TASK ITEM> Start at the first line below and write out everything verbatim except the pictures.

TASK INPUTS>
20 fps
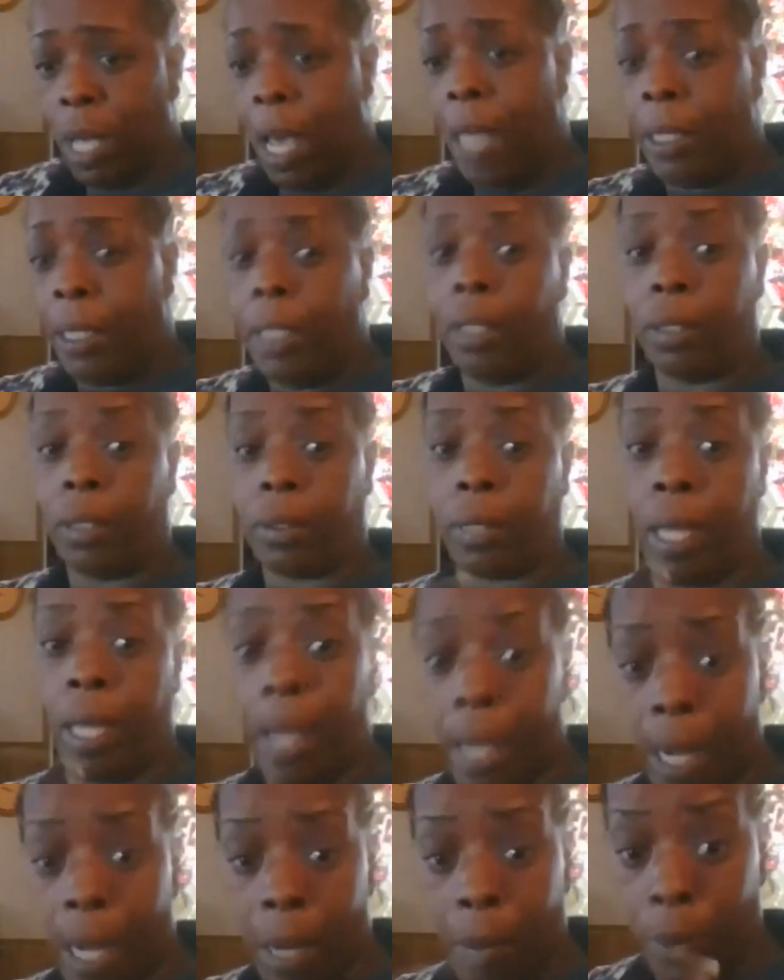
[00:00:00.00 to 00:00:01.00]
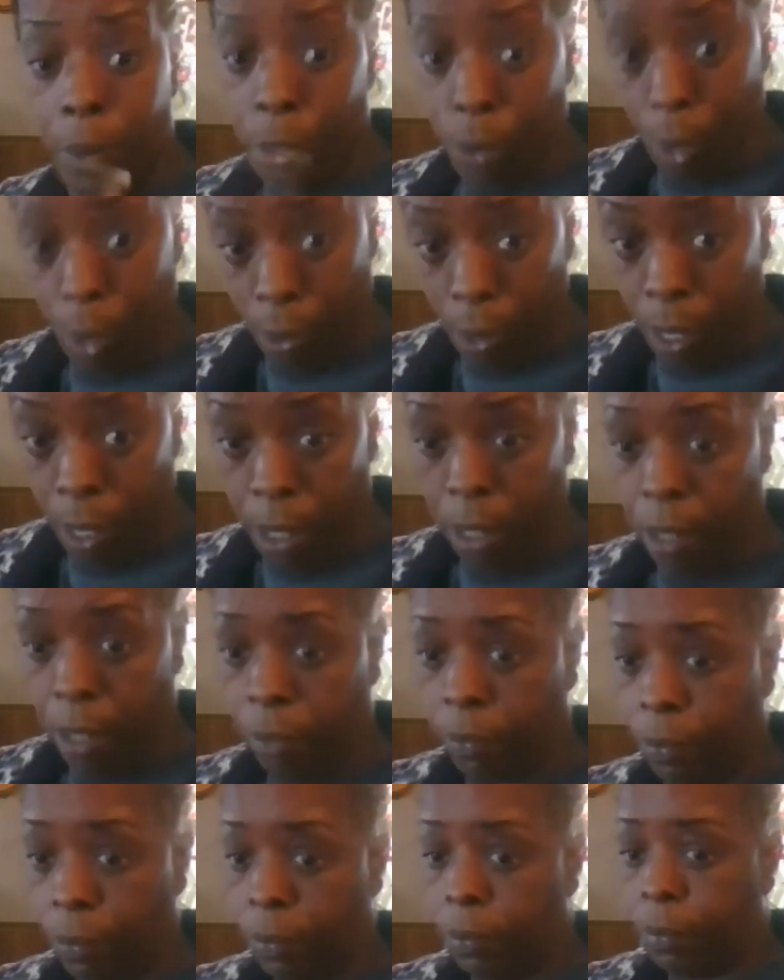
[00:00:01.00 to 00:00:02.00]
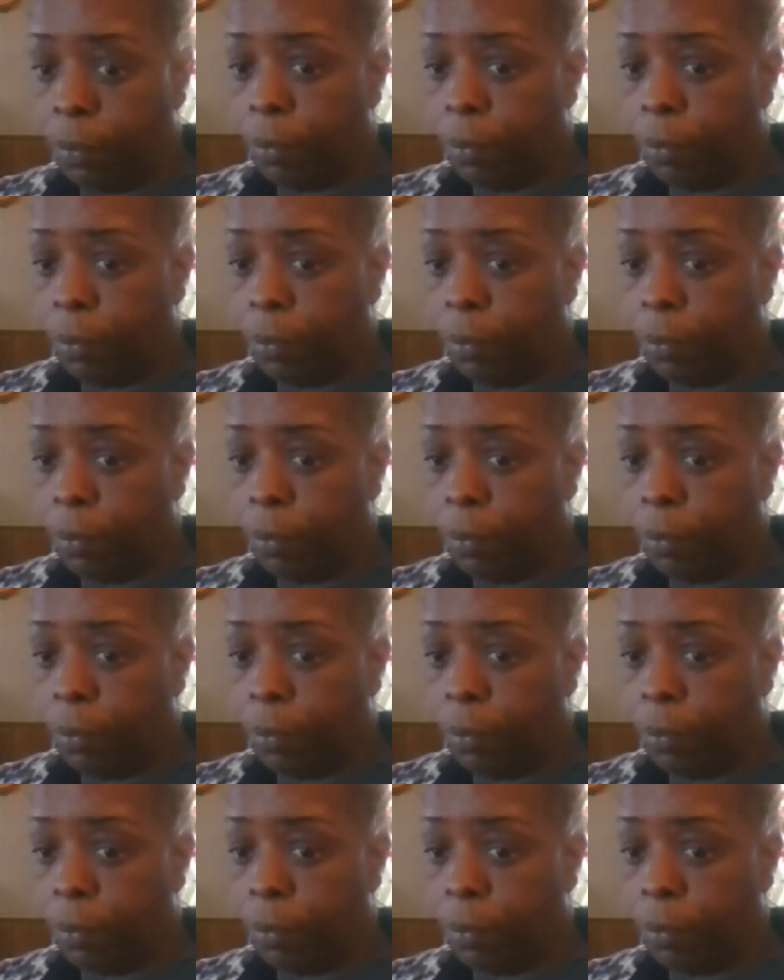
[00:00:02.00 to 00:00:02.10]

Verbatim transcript: I need a time when you go live.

ANSWER BOX>
20 fps
[00:00:00.00 to 00:00:01.00]
[00:00:01.00 to 00:00:02.00]
[00:00:02.00 to 00:00:02.10]

Verbatim transcript: I need a time when you go live.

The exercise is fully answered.